Le ligament suspenseur
Une douleur en région métacarpienne ou métatarsienne proximale est une cause fréquente de boiterie. L’anesthésie locale peut permettre de localiser la région douloureuse, mais c’est grâce à l’IRM que l’on va identifier avec précision la lésion à l’origine de la boiterie et son importance.
Le carpe/tarse
Pour ces régions, l’examen IRM peut permettre d’identifier un plus large éventail d’affections que la radiographie ou l’échographie. On peut diagnostiquer par exemple des anomalies du ligament inter-carpien, des irrégularités des surfaces osseuses ainsi que des modifications de l’os sous chondral.
L’examen IRM, un coût initial élevé mais un bon retour sur investissement
Grâce à l’examen IRM, la cause de la boiterie est identifiée dans plus de 90% des cas avec un diagnostic précis de la pathologie et donc un traitement et un pronostic adaptés.
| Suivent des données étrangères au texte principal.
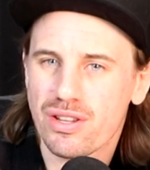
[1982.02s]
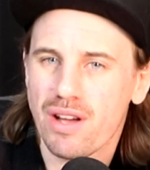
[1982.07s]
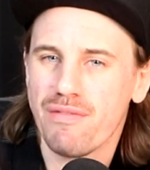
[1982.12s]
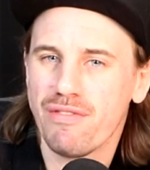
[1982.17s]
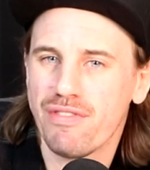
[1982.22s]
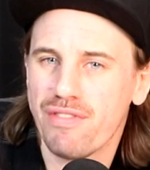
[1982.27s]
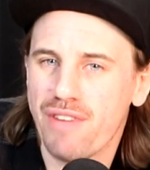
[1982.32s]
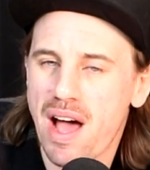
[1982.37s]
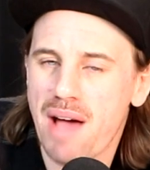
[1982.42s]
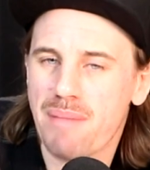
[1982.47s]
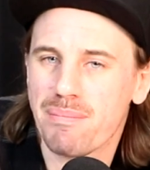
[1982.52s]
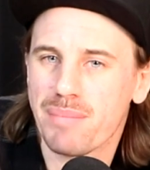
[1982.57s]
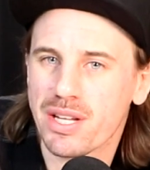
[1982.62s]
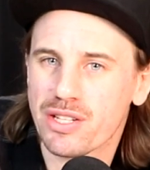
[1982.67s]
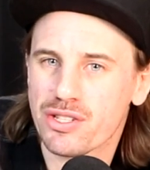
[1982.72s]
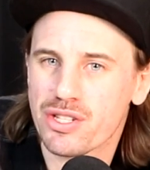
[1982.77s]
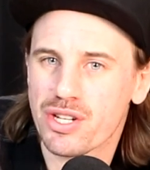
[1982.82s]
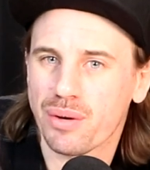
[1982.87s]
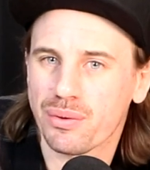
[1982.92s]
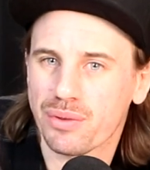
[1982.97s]
some fat
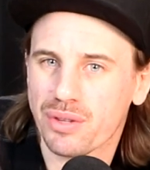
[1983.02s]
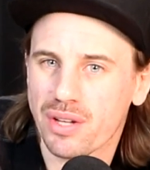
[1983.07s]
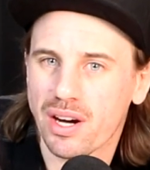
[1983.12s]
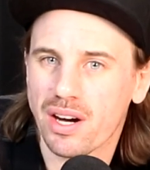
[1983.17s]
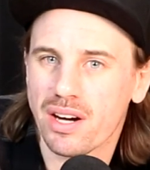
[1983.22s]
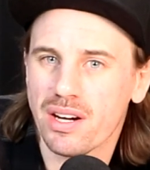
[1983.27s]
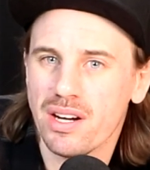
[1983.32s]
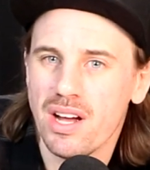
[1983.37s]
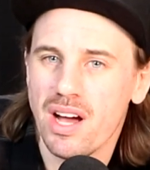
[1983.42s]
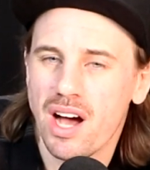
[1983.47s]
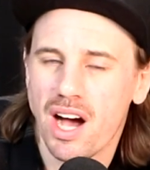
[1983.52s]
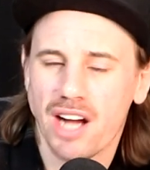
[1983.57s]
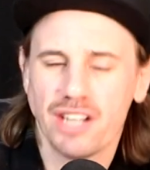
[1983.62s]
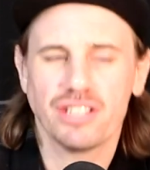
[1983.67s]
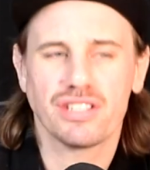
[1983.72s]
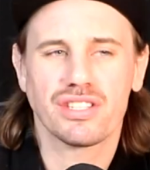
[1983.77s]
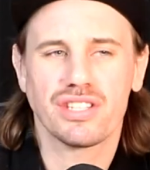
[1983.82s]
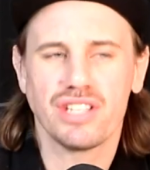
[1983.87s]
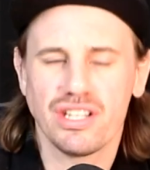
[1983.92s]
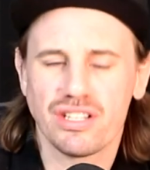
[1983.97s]
bitch out there. I
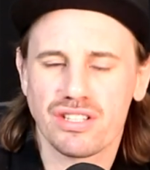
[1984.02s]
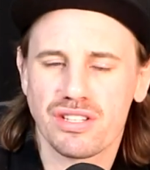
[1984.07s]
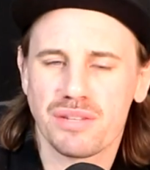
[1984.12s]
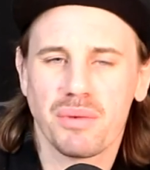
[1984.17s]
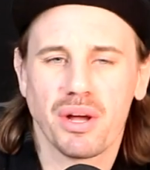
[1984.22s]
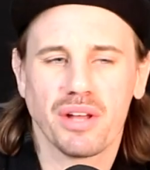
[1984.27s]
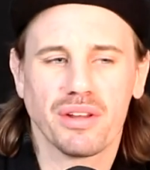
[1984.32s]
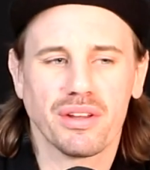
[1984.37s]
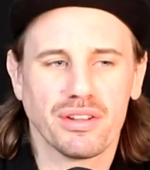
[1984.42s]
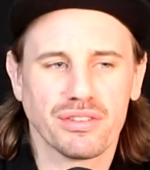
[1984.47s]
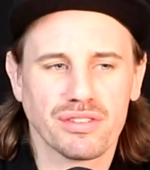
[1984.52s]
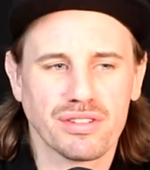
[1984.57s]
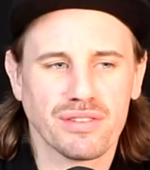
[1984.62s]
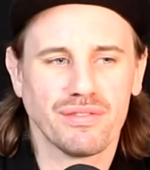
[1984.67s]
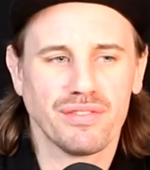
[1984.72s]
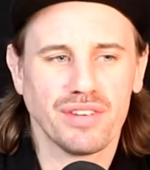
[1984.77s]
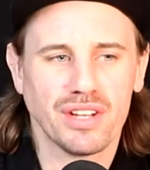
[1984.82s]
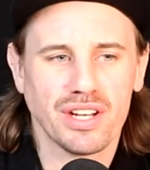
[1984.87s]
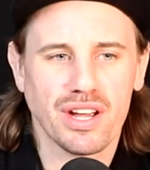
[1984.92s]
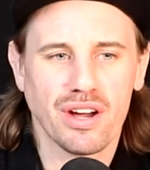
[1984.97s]
just seen
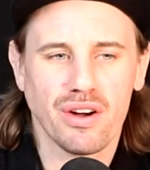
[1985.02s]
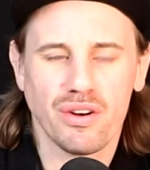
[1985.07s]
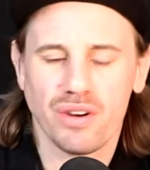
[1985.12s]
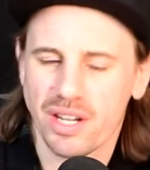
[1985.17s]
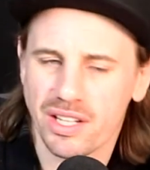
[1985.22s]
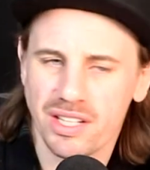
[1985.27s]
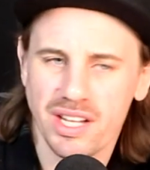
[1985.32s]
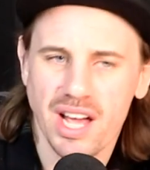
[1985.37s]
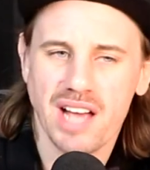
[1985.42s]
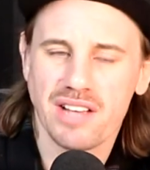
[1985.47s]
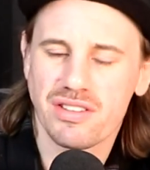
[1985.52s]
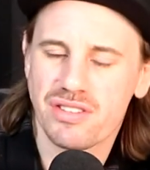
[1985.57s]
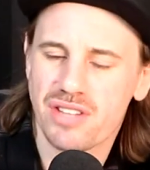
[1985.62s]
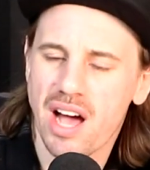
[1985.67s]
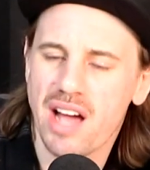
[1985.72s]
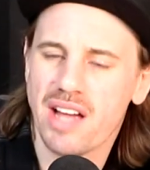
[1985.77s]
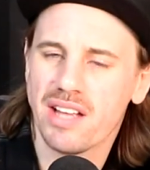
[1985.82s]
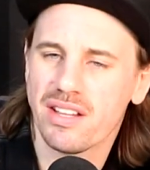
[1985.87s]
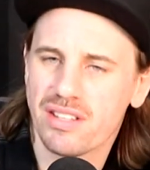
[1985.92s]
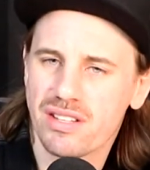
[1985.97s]
some video, and yes,
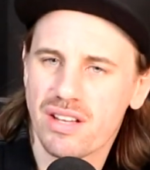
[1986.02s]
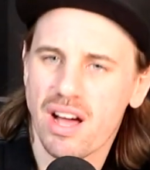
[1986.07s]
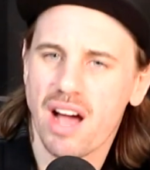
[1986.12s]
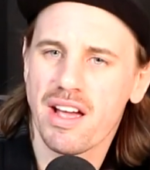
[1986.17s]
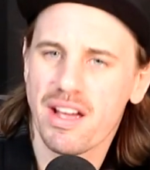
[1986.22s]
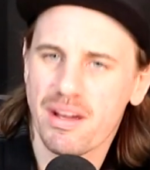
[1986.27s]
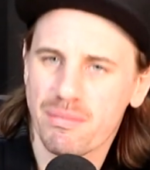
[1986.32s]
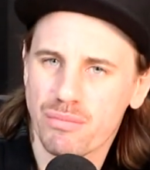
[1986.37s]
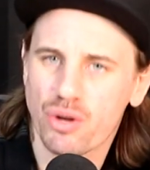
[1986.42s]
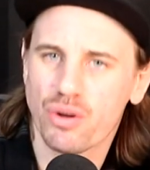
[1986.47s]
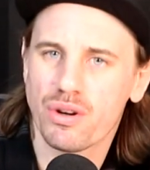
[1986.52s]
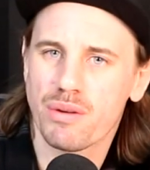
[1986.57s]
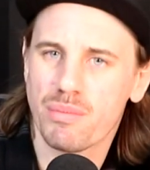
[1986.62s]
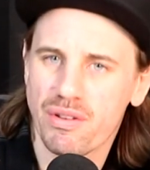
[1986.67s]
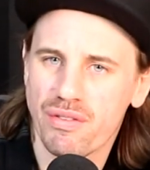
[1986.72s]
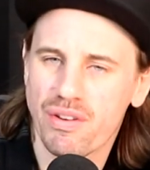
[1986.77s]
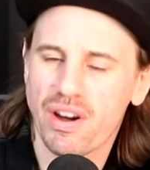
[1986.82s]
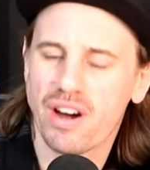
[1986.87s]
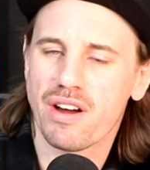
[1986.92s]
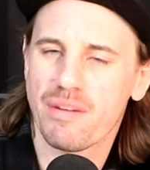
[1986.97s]
I am going to
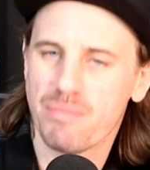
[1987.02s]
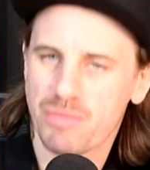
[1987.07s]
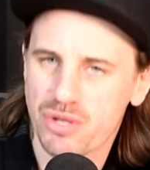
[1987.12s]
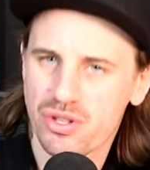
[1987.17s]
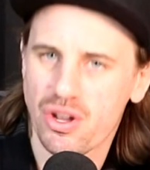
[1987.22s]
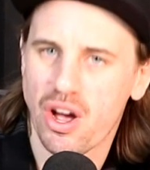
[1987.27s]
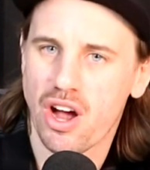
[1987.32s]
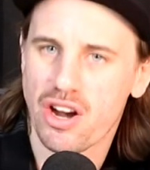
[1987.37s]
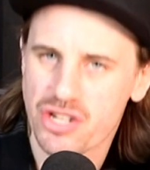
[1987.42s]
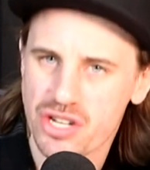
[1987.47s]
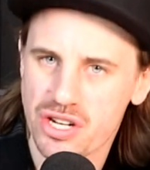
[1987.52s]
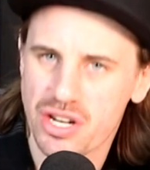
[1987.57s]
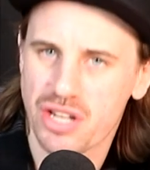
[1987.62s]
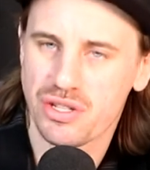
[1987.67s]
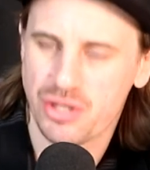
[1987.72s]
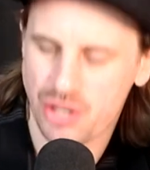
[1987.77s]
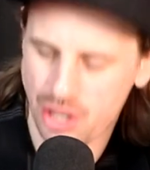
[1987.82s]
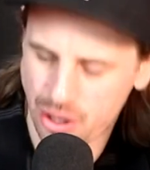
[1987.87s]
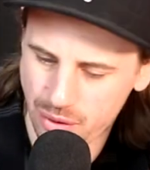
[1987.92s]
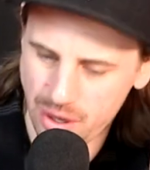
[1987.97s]
be very
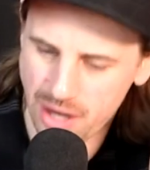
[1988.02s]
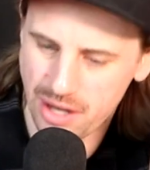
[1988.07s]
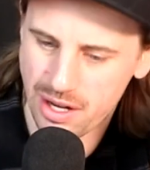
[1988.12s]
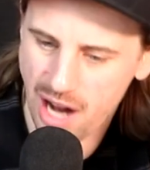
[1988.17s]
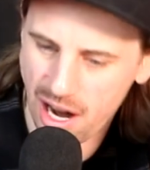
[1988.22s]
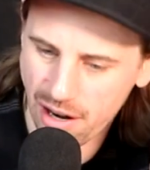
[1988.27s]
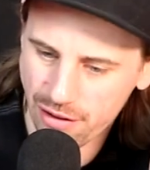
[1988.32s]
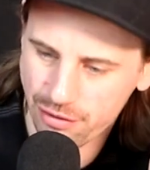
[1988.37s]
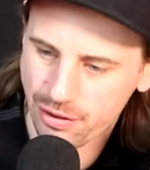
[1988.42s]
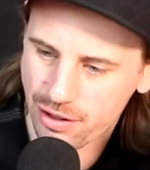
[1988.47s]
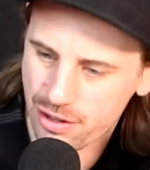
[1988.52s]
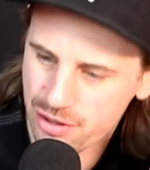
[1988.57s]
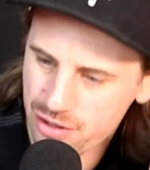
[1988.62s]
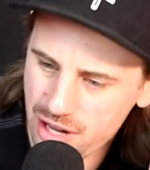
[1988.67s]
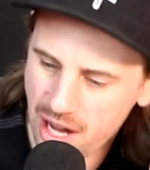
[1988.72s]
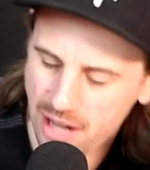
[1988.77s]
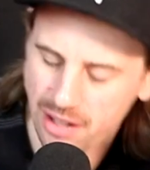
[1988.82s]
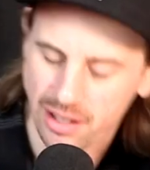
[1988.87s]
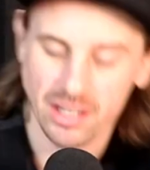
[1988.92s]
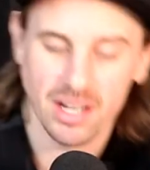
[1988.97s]
misogynistic right now for a
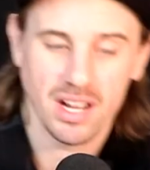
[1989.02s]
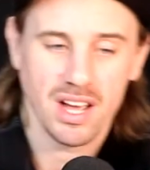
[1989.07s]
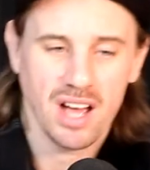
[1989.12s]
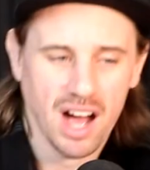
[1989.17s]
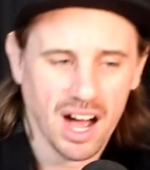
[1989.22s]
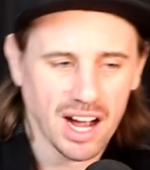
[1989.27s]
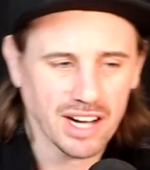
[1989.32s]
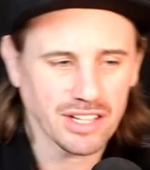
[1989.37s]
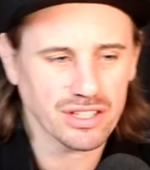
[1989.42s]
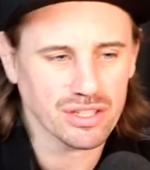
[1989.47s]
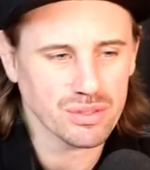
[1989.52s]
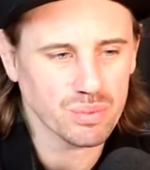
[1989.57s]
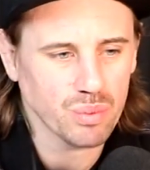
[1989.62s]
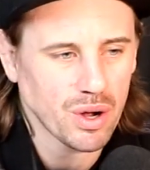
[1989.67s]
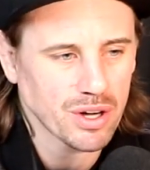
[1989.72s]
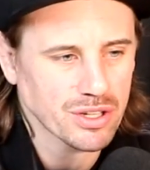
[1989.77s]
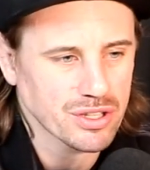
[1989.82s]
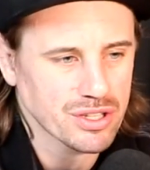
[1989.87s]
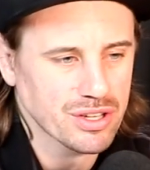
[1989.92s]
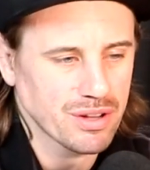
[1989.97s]
second. I just
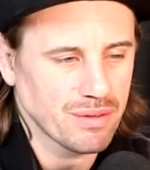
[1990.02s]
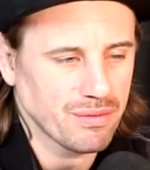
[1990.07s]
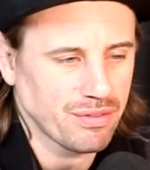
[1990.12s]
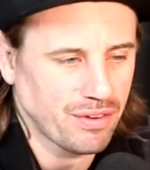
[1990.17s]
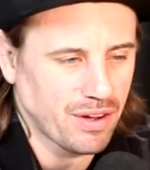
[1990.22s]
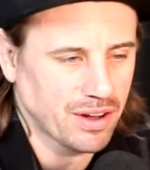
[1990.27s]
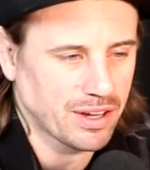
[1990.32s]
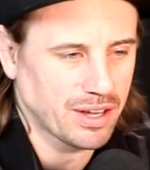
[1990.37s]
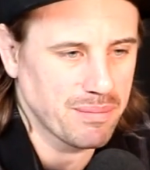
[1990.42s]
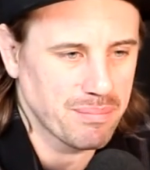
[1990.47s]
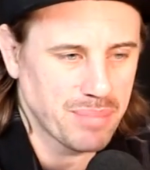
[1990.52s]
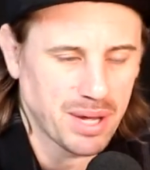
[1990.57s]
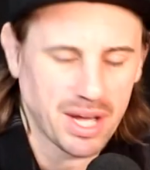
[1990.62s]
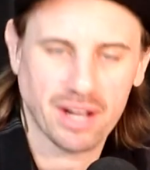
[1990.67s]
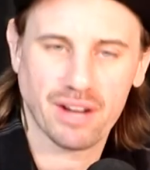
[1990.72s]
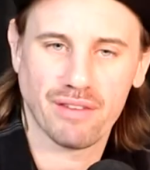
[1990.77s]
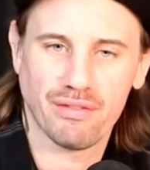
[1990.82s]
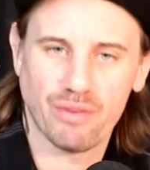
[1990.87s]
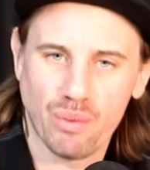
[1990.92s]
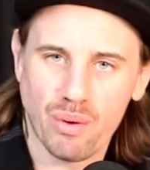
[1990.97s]
watched some fucking
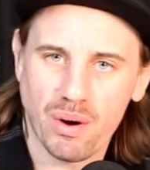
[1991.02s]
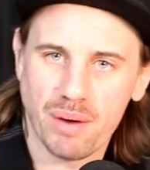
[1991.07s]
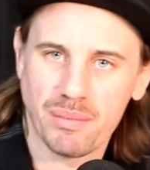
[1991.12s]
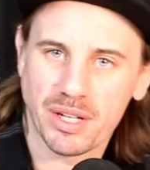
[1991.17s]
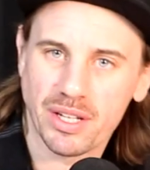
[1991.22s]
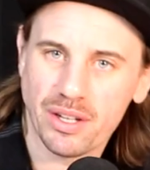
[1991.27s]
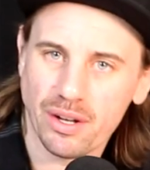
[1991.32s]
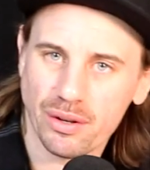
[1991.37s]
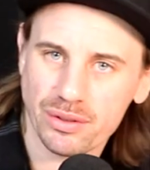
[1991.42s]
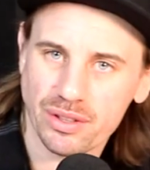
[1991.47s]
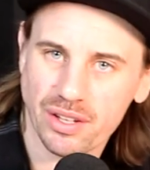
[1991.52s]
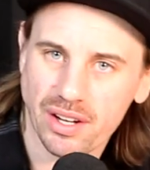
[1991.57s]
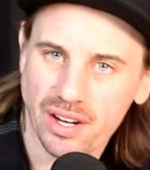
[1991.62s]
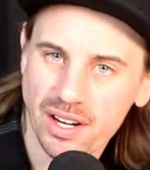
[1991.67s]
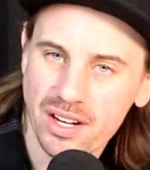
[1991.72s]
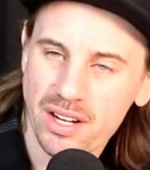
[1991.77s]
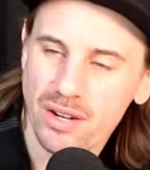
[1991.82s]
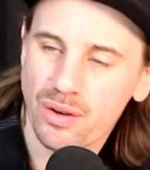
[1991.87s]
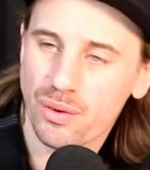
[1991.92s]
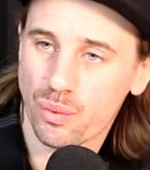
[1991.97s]
pig of a woman out
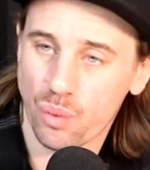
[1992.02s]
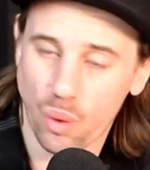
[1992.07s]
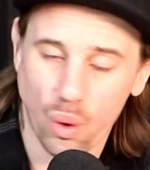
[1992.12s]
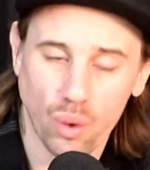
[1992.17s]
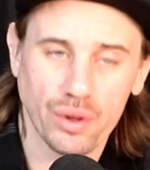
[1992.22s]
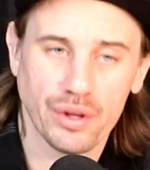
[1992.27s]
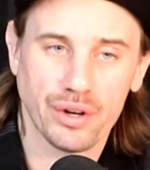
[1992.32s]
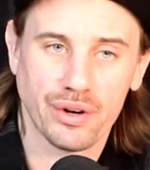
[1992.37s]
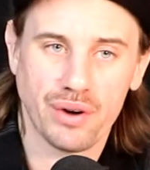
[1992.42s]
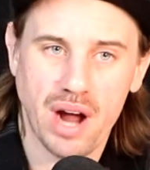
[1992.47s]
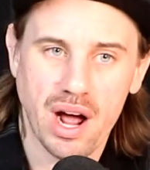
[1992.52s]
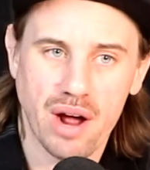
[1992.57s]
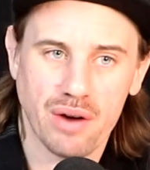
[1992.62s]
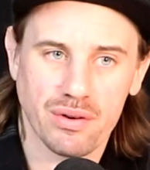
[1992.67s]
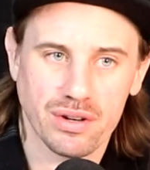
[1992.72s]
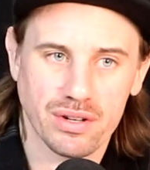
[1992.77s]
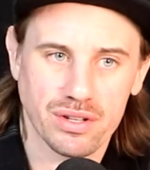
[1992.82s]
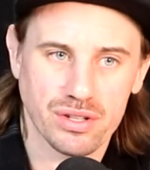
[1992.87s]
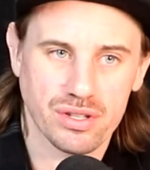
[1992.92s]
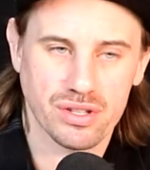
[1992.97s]
there rolling
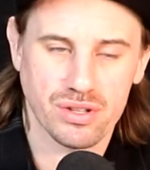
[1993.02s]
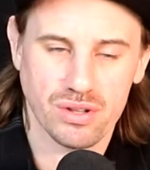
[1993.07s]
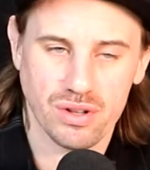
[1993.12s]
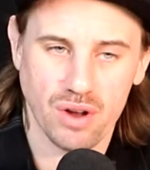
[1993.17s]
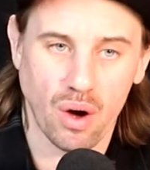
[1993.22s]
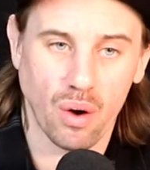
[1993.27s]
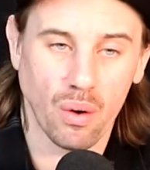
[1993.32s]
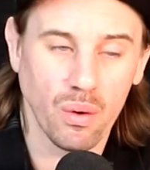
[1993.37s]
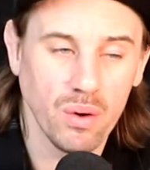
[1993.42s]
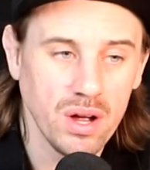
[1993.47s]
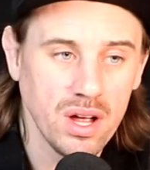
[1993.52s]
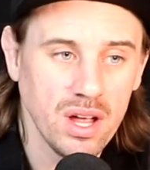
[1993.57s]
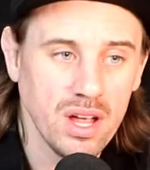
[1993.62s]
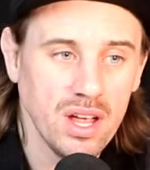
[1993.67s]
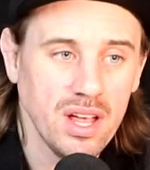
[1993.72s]
around in the snow,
Bien que l’IRM soit une technique d’imagerie coûteuse, ses avantages peuvent en faire un choix stratégique pour éviter des dépenses prolongées au fil du temps, en particulier pour les chevaux souffrant de boiteries chroniques.
En l’absence de réponse au traitement, il est fréquent pour un propriétaire de dépenser une somme conséquente suite à la réalisation répétée d’examens radiographiques et/ou échographiques, la mise en œuvre de traitements multiples (anti-inflammatoires, infiltrations articulaires) et des périodes de mise au repos et rééducation prolongées… Mis bout à bout, tous ces soins et consultations représentent un coût bien souvent supérieur à celui d’un examen IRM. D’autant qu’il arrive régulièrement que les radiographies et les échographies réalisées sur le cheval ne permettent pas de trouver l’origine de la boiterie.
L’examen IRM en évaluant à la fois les structures osseuses et les tissus mous en trois dimensions, est une aide précieuse pour comprendre l’origine de la boiterie et choisir la prise en charge thérapeutique la plus pertinente.
D’autres systèmes d’imagerie (scanner, scintigraphie) seront également utiles pour le vétérinaire qui les prescrira en fonction de la zone à examiner.
De nos jours, la médecine vétérinaire permet de réaliser des examens de pointe sur les chevaux. L’IRM est un progrès énorme dans la prise en charge entre autres des boiteries chez le cheval car il permet de poser un diagnostic précis et sûr.